**WORK ORDER**
Transcribe each entry so that it matches the original exactly.

**SUPPLIED MATERIAL**
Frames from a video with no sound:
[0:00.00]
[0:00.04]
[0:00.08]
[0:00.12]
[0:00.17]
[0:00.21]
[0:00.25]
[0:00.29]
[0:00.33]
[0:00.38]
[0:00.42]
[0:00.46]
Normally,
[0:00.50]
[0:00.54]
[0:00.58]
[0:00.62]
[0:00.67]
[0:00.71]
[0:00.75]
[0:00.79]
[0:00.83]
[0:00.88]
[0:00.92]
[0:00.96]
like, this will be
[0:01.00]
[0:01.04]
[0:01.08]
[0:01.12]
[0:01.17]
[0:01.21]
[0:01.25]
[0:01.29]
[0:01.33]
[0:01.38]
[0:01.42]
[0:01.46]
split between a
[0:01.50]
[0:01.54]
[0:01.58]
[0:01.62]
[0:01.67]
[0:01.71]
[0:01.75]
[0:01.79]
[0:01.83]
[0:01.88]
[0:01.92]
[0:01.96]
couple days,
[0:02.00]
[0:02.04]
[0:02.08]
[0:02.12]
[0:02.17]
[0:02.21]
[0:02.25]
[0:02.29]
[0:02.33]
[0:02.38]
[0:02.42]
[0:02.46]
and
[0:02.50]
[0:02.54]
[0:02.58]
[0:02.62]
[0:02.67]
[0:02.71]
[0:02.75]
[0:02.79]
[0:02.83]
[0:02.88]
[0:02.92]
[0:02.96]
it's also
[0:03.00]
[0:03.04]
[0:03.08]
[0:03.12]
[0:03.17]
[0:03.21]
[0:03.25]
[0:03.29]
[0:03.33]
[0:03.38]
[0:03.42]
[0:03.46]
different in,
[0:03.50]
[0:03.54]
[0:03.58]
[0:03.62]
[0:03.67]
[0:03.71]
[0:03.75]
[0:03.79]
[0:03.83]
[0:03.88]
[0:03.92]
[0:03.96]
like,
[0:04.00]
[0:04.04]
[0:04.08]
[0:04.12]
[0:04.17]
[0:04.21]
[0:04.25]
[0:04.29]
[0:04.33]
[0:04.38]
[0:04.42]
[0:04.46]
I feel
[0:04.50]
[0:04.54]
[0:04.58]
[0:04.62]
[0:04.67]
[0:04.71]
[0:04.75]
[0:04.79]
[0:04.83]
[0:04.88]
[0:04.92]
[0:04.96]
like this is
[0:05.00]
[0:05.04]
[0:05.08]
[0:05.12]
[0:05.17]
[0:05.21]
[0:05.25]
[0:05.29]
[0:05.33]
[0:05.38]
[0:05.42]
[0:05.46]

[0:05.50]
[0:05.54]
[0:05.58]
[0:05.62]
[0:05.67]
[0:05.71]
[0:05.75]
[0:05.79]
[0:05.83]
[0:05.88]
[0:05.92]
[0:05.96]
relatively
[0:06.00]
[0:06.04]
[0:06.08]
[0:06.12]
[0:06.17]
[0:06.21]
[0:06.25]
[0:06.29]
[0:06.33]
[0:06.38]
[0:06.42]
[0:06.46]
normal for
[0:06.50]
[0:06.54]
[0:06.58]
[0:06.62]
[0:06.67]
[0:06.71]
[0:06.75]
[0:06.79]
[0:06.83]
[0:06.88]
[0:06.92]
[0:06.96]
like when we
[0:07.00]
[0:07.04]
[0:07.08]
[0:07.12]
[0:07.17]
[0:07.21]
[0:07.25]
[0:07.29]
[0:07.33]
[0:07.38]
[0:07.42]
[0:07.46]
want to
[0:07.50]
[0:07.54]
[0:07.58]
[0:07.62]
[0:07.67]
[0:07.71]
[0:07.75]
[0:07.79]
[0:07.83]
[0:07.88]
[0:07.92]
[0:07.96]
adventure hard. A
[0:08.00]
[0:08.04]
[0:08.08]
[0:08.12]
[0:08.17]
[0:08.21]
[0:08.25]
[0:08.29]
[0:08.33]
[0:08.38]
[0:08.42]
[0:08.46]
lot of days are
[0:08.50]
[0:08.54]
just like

**SOLUTION TO THIS TASK**
Frames from a video with no sound:
[0:00.00]
[0:00.04]
[0:00.08]
[0:00.12]
[0:00.17]
[0:00.21]
[0:00.25]
[0:00.29]
[0:00.33]
[0:00.38]
[0:00.42]
[0:00.46]
Normally,
[0:00.50]
[0:00.54]
[0:00.58]
[0:00.62]
[0:00.67]
[0:00.71]
[0:00.75]
[0:00.79]
[0:00.83]
[0:00.88]
[0:00.92]
[0:00.96]
like, this will be
[0:01.00]
[0:01.04]
[0:01.08]
[0:01.12]
[0:01.17]
[0:01.21]
[0:01.25]
[0:01.29]
[0:01.33]
[0:01.38]
[0:01.42]
[0:01.46]
split between a
[0:01.50]
[0:01.54]
[0:01.58]
[0:01.62]
[0:01.67]
[0:01.71]
[0:01.75]
[0:01.79]
[0:01.83]
[0:01.88]
[0:01.92]
[0:01.96]
couple days,
[0:02.00]
[0:02.04]
[0:02.08]
[0:02.12]
[0:02.17]
[0:02.21]
[0:02.25]
[0:02.29]
[0:02.33]
[0:02.38]
[0:02.42]
[0:02.46]
and
[0:02.50]
[0:02.54]
[0:02.58]
[0:02.62]
[0:02.67]
[0:02.71]
[0:02.75]
[0:02.79]
[0:02.83]
[0:02.88]
[0:02.92]
[0:02.96]
it's also
[0:03.00]
[0:03.04]
[0:03.08]
[0:03.12]
[0:03.17]
[0:03.21]
[0:03.25]
[0:03.29]
[0:03.33]
[0:03.38]
[0:03.42]
[0:03.46]
different in,
[0:03.50]
[0:03.54]
[0:03.58]
[0:03.62]
[0:03.67]
[0:03.71]
[0:03.75]
[0:03.79]
[0:03.83]
[0:03.88]
[0:03.92]
[0:03.96]
like,
[0:04.00]
[0:04.04]
[0:04.08]
[0:04.12]
[0:04.17]
[0:04.21]
[0:04.25]
[0:04.29]
[0:04.33]
[0:04.38]
[0:04.42]
[0:04.46]
I feel
[0:04.50]
[0:04.54]
[0:04.58]
[0:04.62]
[0:04.67]
[0:04.71]
[0:04.75]
[0:04.79]
[0:04.83]
[0:04.88]
[0:04.92]
[0:04.96]
like this is
[0:05.00]
[0:05.04]
[0:05.08]
[0:05.12]
[0:05.17]
[0:05.21]
[0:05.25]
[0:05.29]
[0:05.33]
[0:05.38]
[0:05.42]
[0:05.46]

[0:05.50]
[0:05.54]
[0:05.58]
[0:05.62]
[0:05.67]
[0:05.71]
[0:05.75]
[0:05.79]
[0:05.83]
[0:05.88]
[0:05.92]
[0:05.96]
relatively
[0:06.00]
[0:06.04]
[0:06.08]
[0:06.12]
[0:06.17]
[0:06.21]
[0:06.25]
[0:06.29]
[0:06.33]
[0:06.38]
[0:06.42]
[0:06.46]
normal for
[0:06.50]
[0:06.54]
[0:06.58]
[0:06.62]
[0:06.67]
[0:06.71]
[0:06.75]
[0:06.79]
[0:06.83]
[0:06.88]
[0:06.92]
[0:06.96]
like when we
[0:07.00]
[0:07.04]
[0:07.08]
[0:07.12]
[0:07.17]
[0:07.21]
[0:07.25]
[0:07.29]
[0:07.33]
[0:07.38]
[0:07.42]
[0:07.46]
want to
[0:07.50]
[0:07.54]
[0:07.58]
[0:07.62]
[0:07.67]
[0:07.71]
[0:07.75]
[0:07.79]
[0:07.83]
[0:07.88]
[0:07.92]
[0:07.96]
adventure hard. A
[0:08.00]
[0:08.04]
[0:08.08]
[0:08.12]
[0:08.17]
[0:08.21]
[0:08.25]
[0:08.29]
[0:08.33]
[0:08.38]
[0:08.42]
[0:08.46]
lot of days are
[0:08.50]
[0:08.54]
just like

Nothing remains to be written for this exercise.